FSIS will begin evaluating young chicken and turkey slaughter establishments operating with SIP waivers under new performance standards with sample sets beginning in or after July 2011.

Estimate of Burden: FSIS estimates that annually it will take approximately 686.6 hours per respondent.

Respondents: Official slaughter establishments that are under a waiver.

Estimated number of Respondents: 300

Estimated number of Responses per Respondent: 2,081

Estimated Total Annual Burden on Respondents: 206,000 hours.

Copies of this information collection assessment can be obtained from John O'Connell, Paperwork Reduction Act Coordinator, Food Safety and Inspection Service, USDA, 1400 Independence Avenue, SW., Room 6065, South Building, Washington, DC 20250, (202) 720-0345.

Comments are invited on: (a) Whether the proposed collection of information is necessary for the proper performance of FSIS's functions, including whether the information will have practical utility; (b) the accuracy of FSIS's estimate of the burden of the proposed collection of information, including the validity of the methodology and assumptions used; (c) ways to enhance the quality, utility, and clarity of the information to be collected; and (d) ways to minimize the burden of the collection of information, including through the use of appropriate automated, electronic, mechanical, or other technological collection techniques, or other forms of information technology. Comments may be sent to both FSIS, at the addresses provided above, and the Desk Officer for Agriculture, Office of Information and Regulatory Affairs, Office of Management and Budget, Washington, DC 20253.

Responses to this notice will be summarized and included in the request for OMB approval. All comments will also become a matter of public record.

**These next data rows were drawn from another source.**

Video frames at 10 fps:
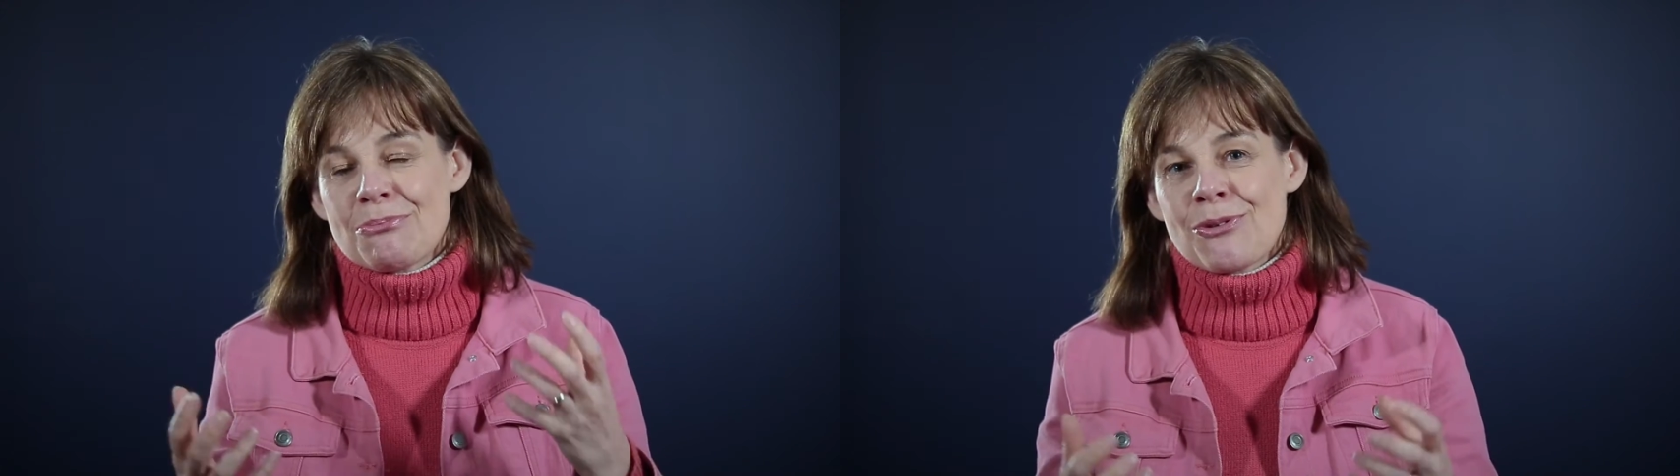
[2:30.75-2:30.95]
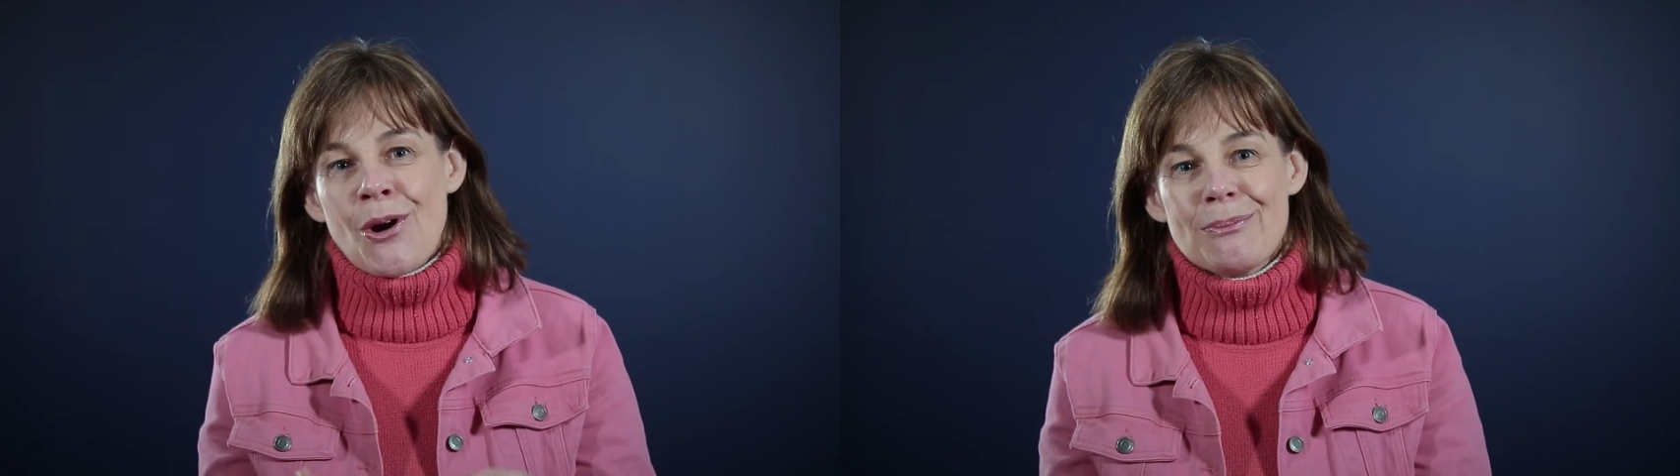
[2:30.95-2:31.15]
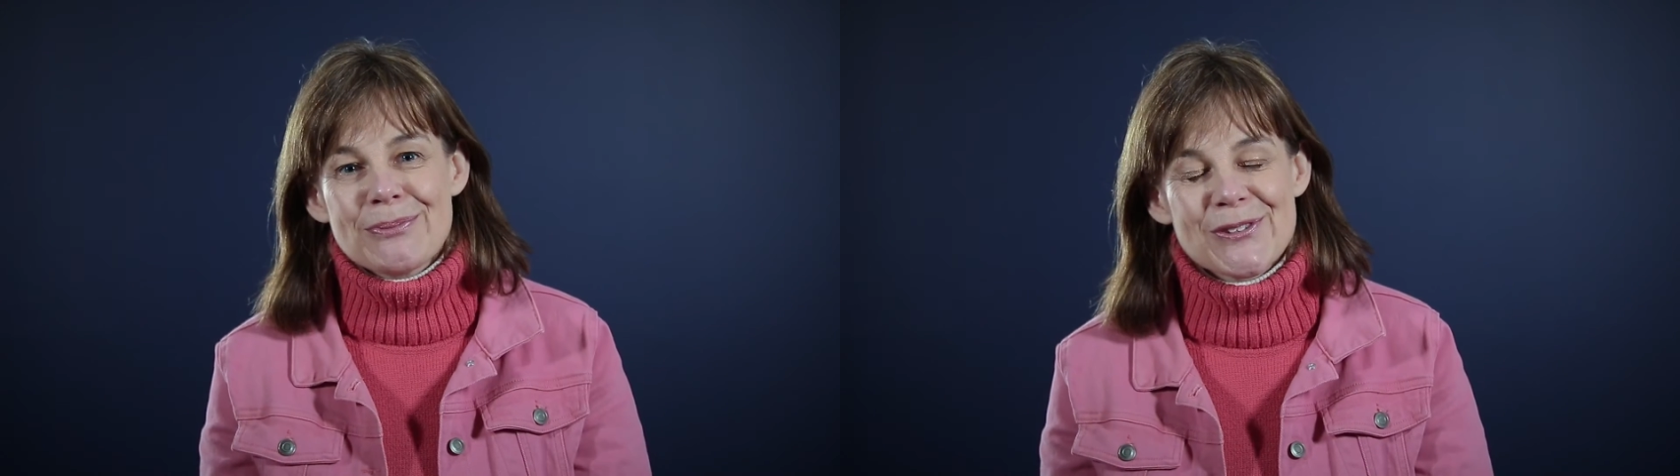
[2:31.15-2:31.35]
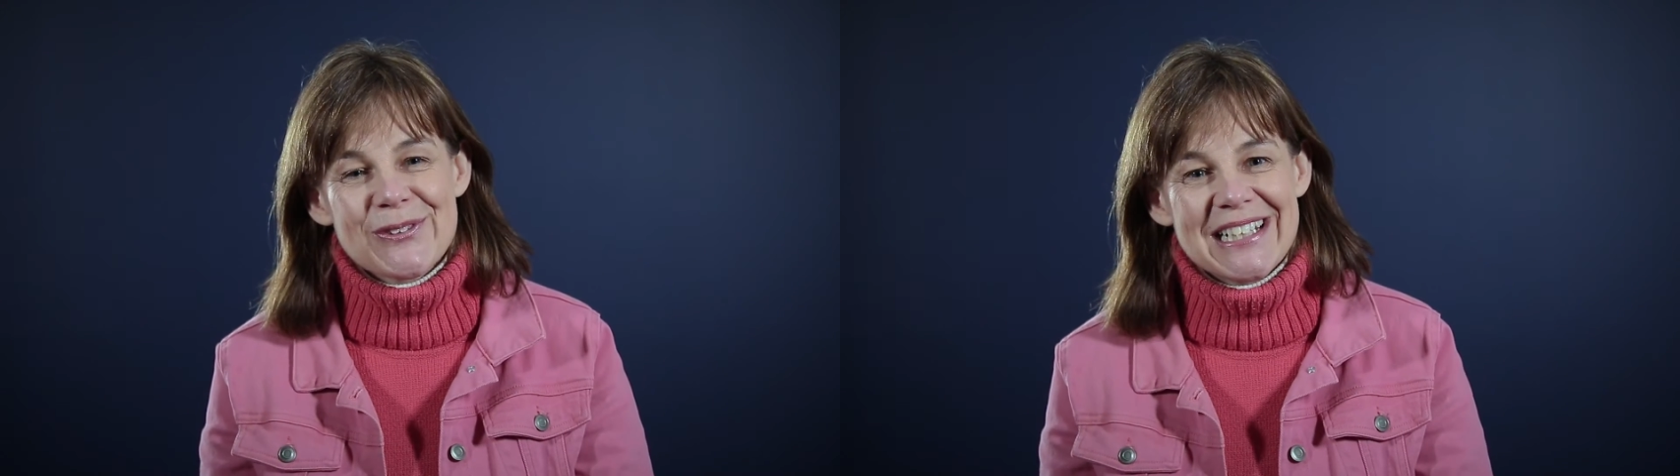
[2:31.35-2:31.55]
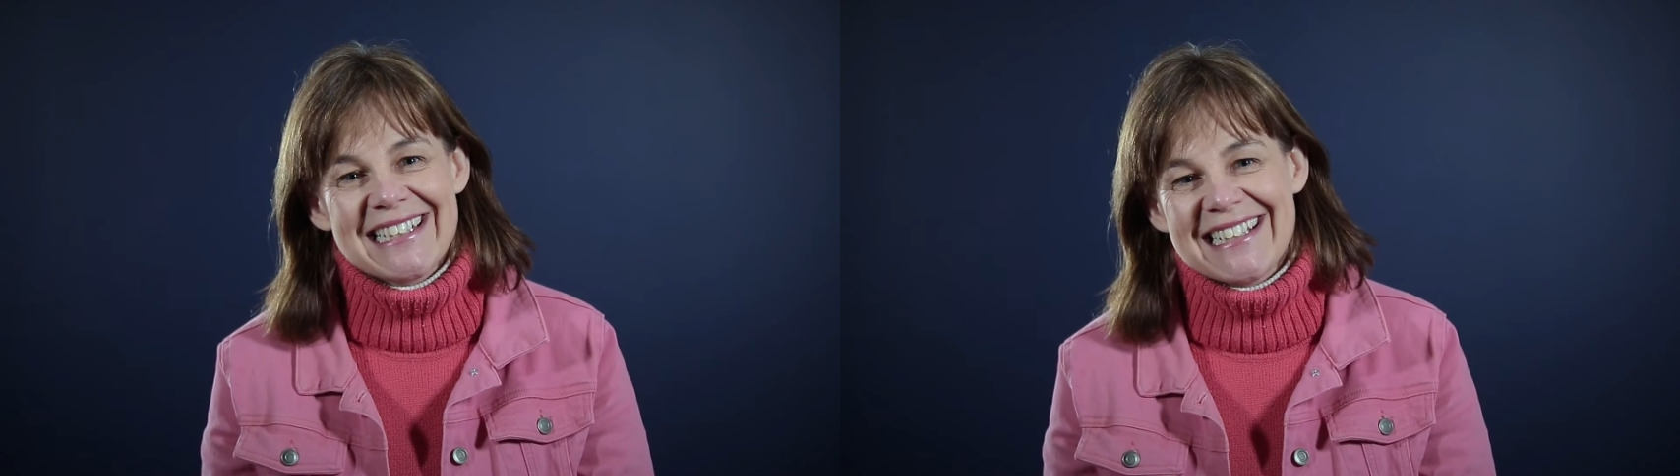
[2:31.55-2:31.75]
props
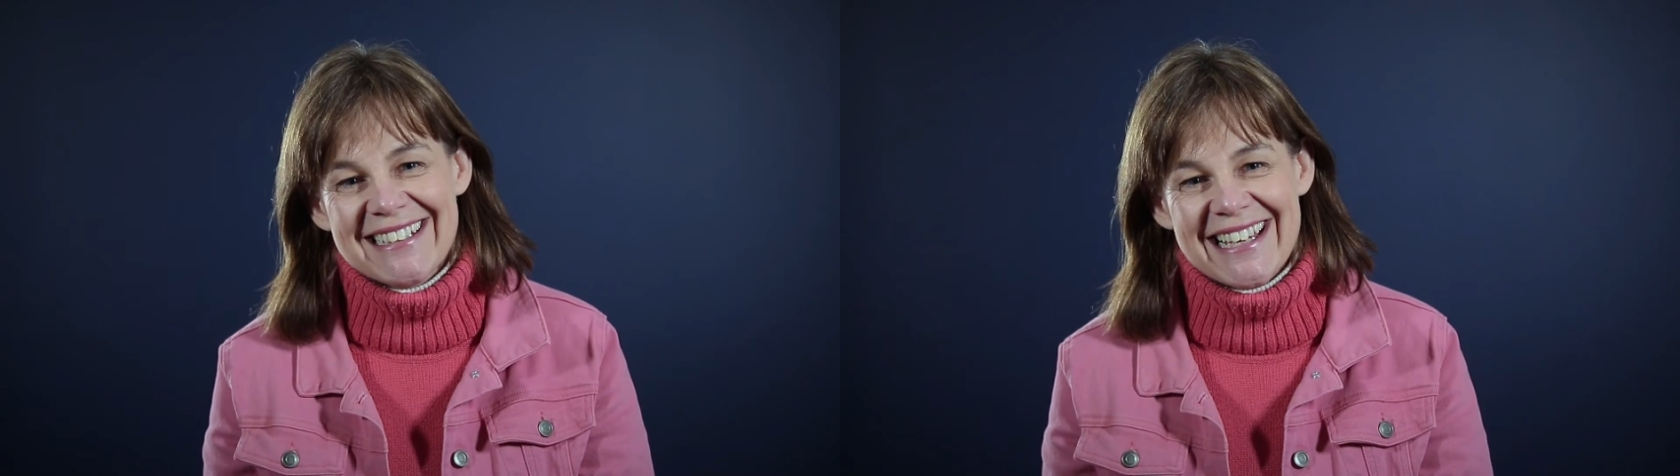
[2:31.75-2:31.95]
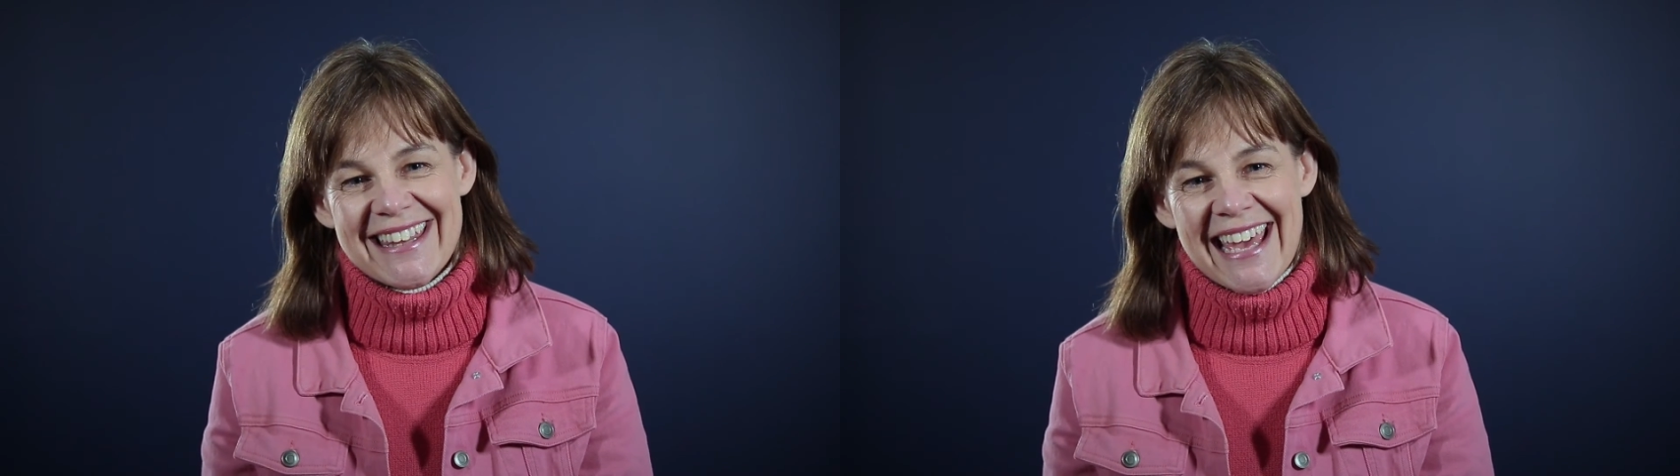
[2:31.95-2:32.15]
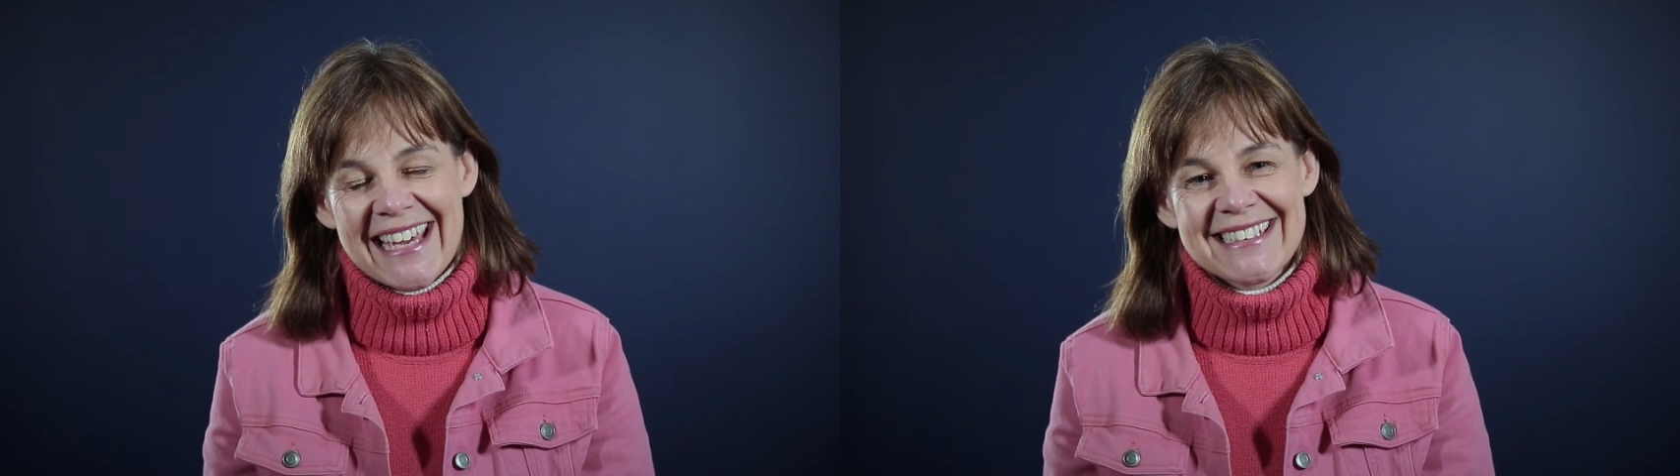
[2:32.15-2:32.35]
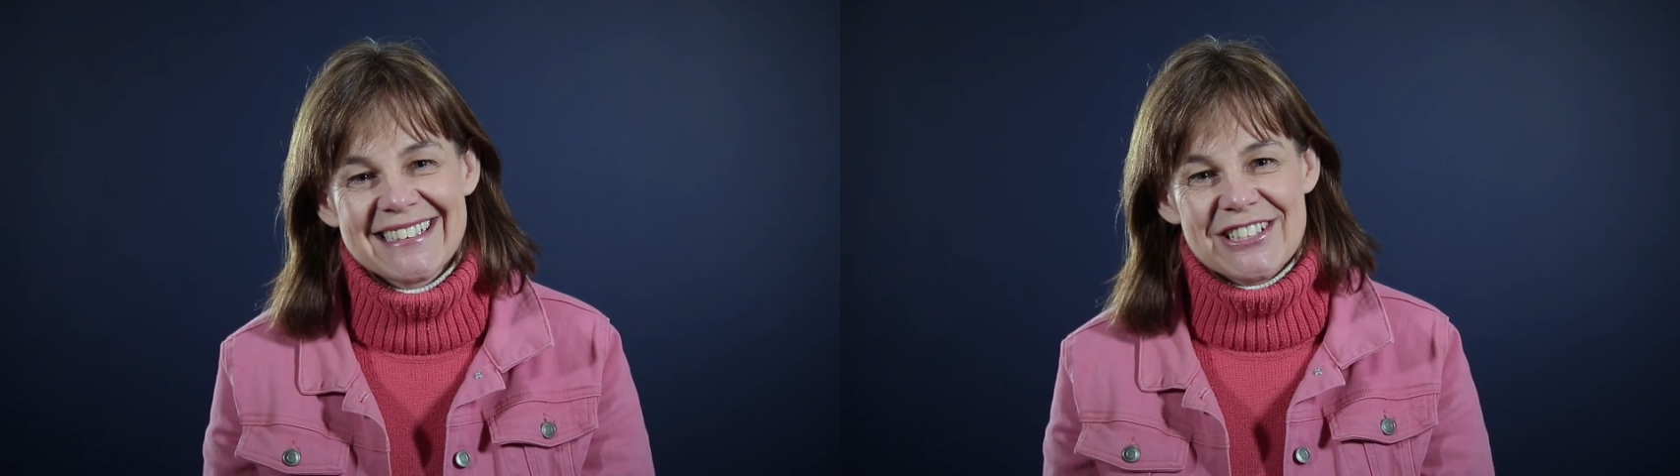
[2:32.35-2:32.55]
or anything like that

Additional Public Notification

Public awareness of all segments of rulemaking and policy development is important. Consequently, in an effort to ensure that minorities, women, and persons with disabilities are aware of this document, FSIS will announce it online through the FSIS Web page located at http://www.fsis.usda.gov/regulations_&_policies/Federal_Register_Notices/index.asp. FSIS will also make copies of this Federal Register publication available through the FSIS Constituent Update, which is used to provide information regarding FSIS policies, procedures, regulations, Federal Register notices, FSIS public meetings, recalls, and other types of information that could affect or would be of interest to constituents and stakeholders. The Update is communicated via Listserv, a free electronic mail subscription service for industry, trade and farm groups, consumer interest groups, health professionals, and other individuals who have asked to be included. The Update is available on the FSIS Web page. Through the Listserv and the Web page, FSIS is able to provide information to a much broader and more diverse audience. In addition, FSIS offers an e-mail subscription service that provides automatic and customized access to selected food safety news and information. This service is available at http://www.fsis.usda.gov/news_and_events/email_subscription/. Options range from recalls to export information, regulations, directives and notices. Customers can add or delete subscriptions themselves, and have the option to password-protect their accounts.